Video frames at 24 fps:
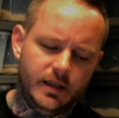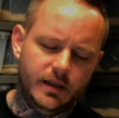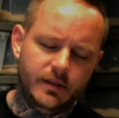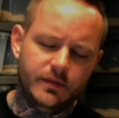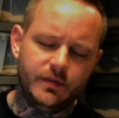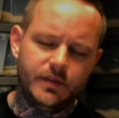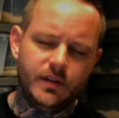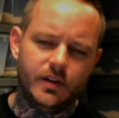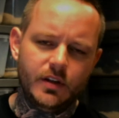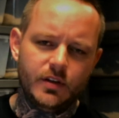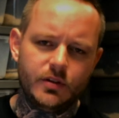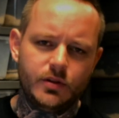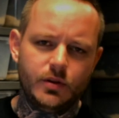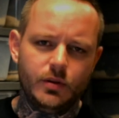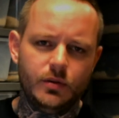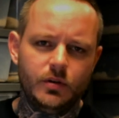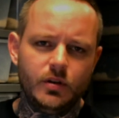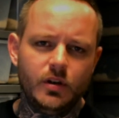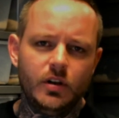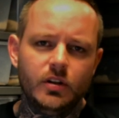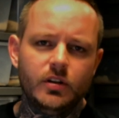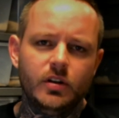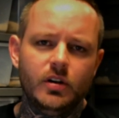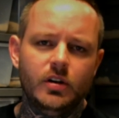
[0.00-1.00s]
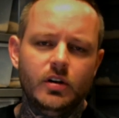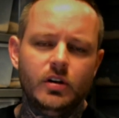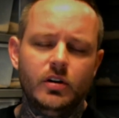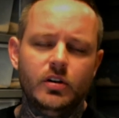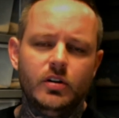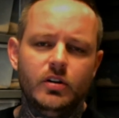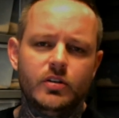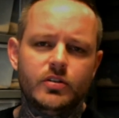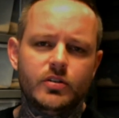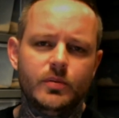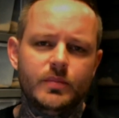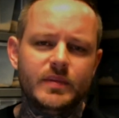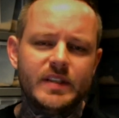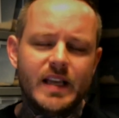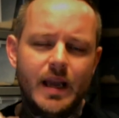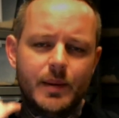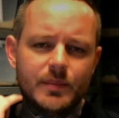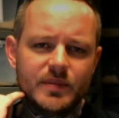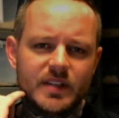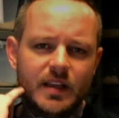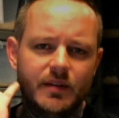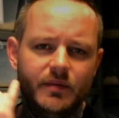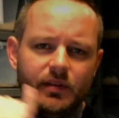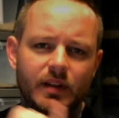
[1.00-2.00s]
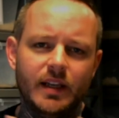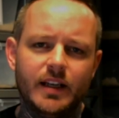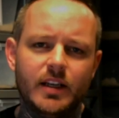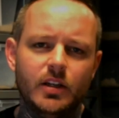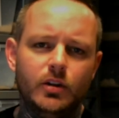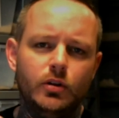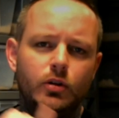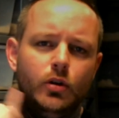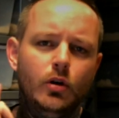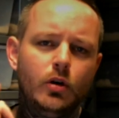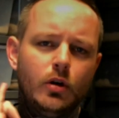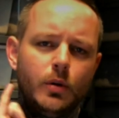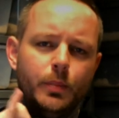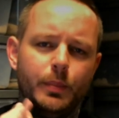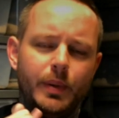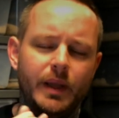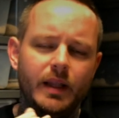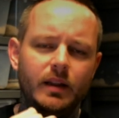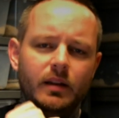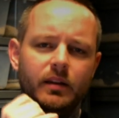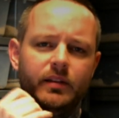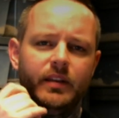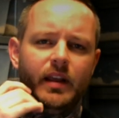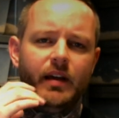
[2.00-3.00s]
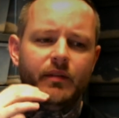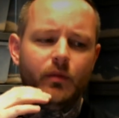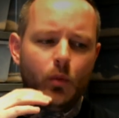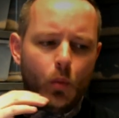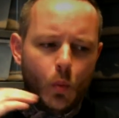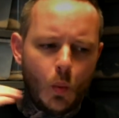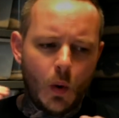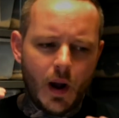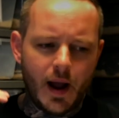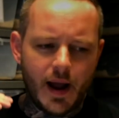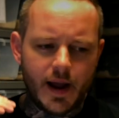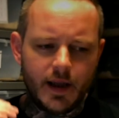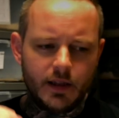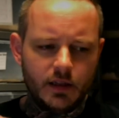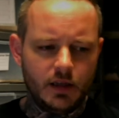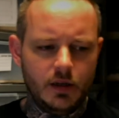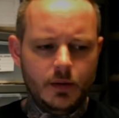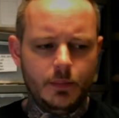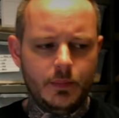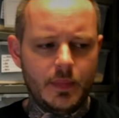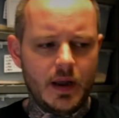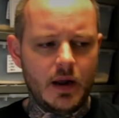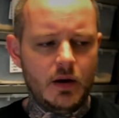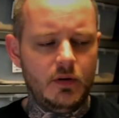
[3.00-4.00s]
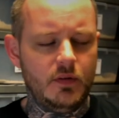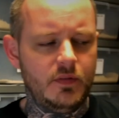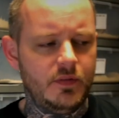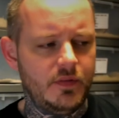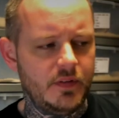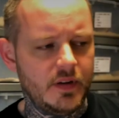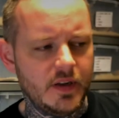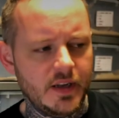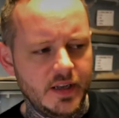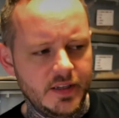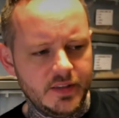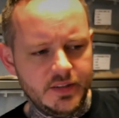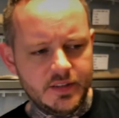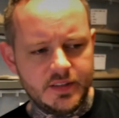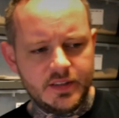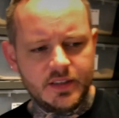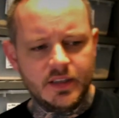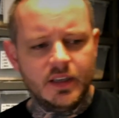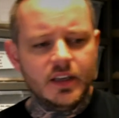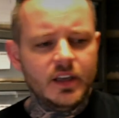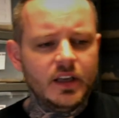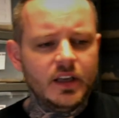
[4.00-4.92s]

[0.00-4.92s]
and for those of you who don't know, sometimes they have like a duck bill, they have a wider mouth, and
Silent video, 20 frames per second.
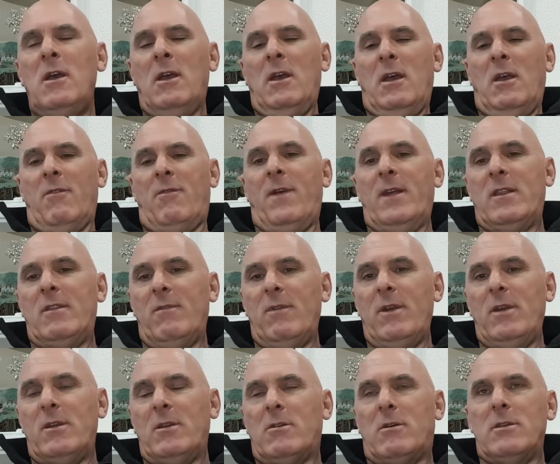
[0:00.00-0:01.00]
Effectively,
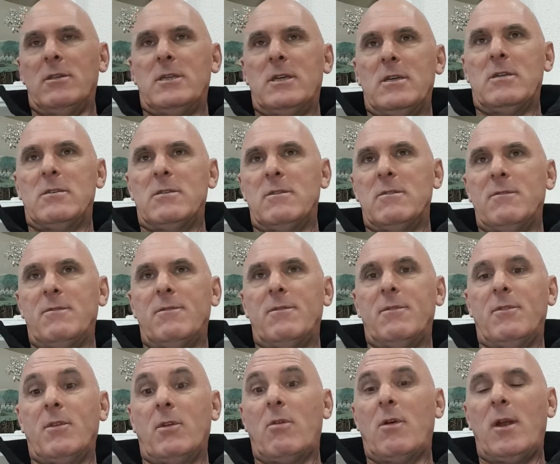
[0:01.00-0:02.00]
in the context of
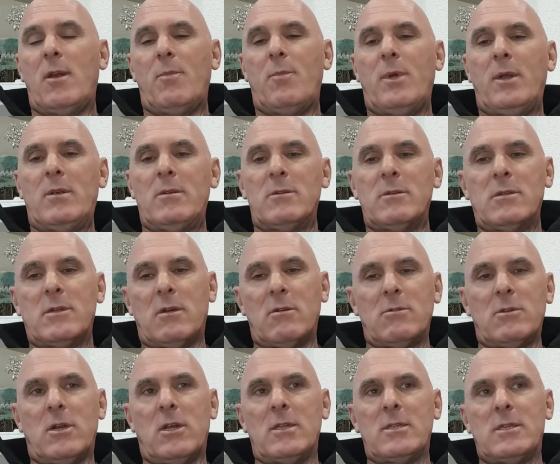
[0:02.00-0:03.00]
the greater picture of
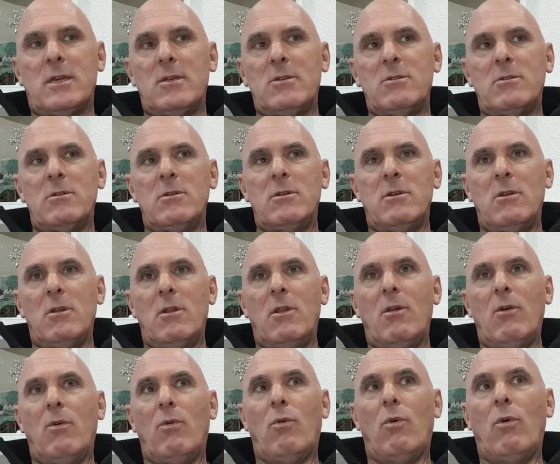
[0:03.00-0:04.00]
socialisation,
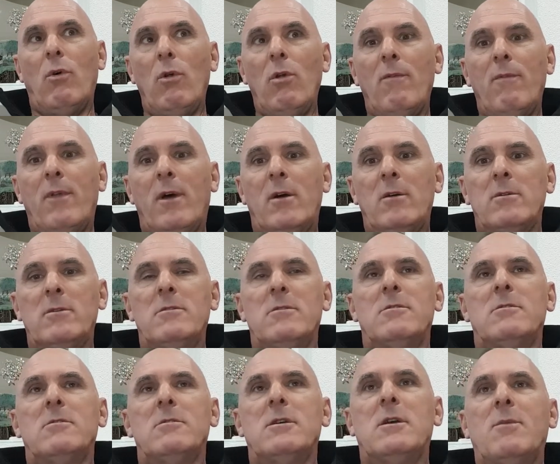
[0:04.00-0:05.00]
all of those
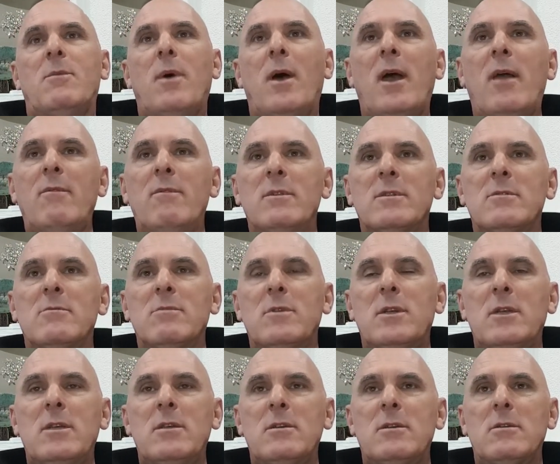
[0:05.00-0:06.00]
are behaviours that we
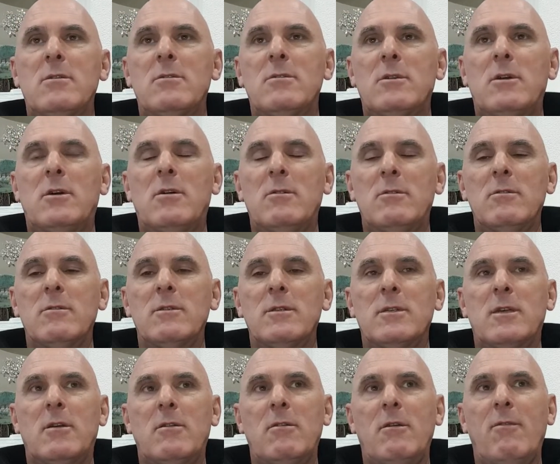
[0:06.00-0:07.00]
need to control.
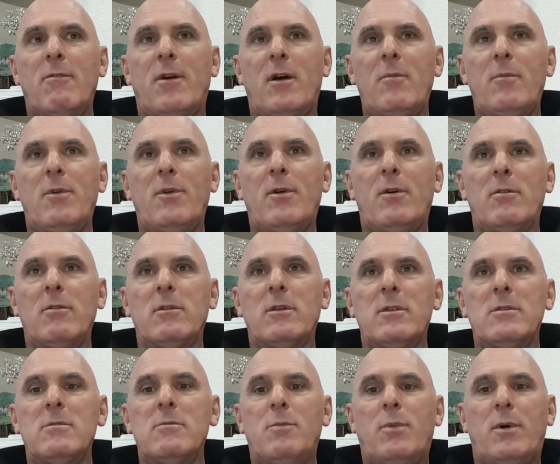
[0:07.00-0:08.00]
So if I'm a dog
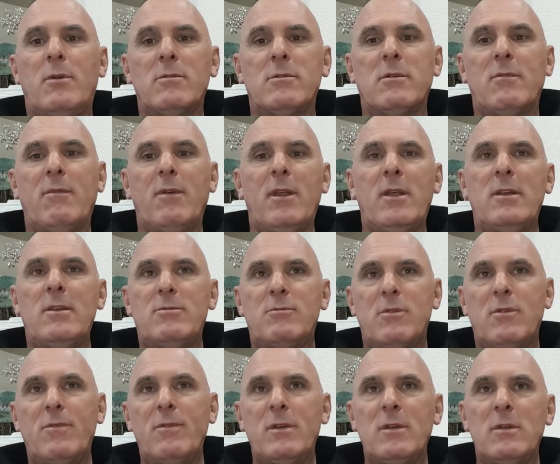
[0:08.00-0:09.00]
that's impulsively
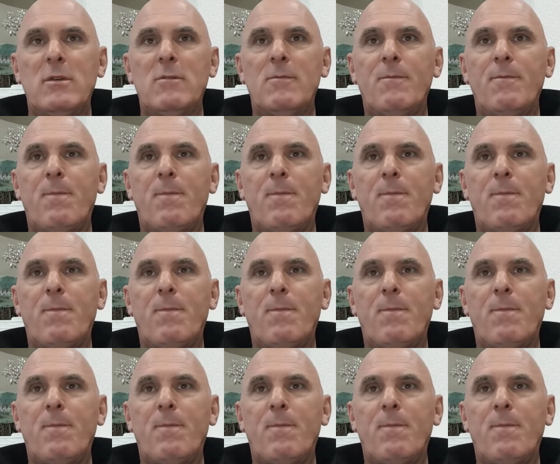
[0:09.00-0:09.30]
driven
• • • • • • •
Could every line above be set down exactly, with the pictures omitted?

- [COMPLETED EXERCISE]
Video frames at 24 fps:
[0.00-1.00s]
[1.00-2.00s]
[2.00-3.00s]
[3.00-4.00s]
[4.00-4.92s]

[0.00-4.92s]
and for those of you who don't know, sometimes they have like a duck bill, they have a wider mouth, and
Silent video, 20 frames per second.
[0:00.00-0:01.00]
Effectively,
[0:01.00-0:02.00]
in the context of
[0:02.00-0:03.00]
the greater picture of
[0:03.00-0:04.00]
socialisation,
[0:04.00-0:05.00]
all of those
[0:05.00-0:06.00]
are behaviours that we
[0:06.00-0:07.00]
need to control.
[0:07.00-0:08.00]
So if I'm a dog
[0:08.00-0:09.00]
that's impulsively
[0:09.00-0:09.30]
driven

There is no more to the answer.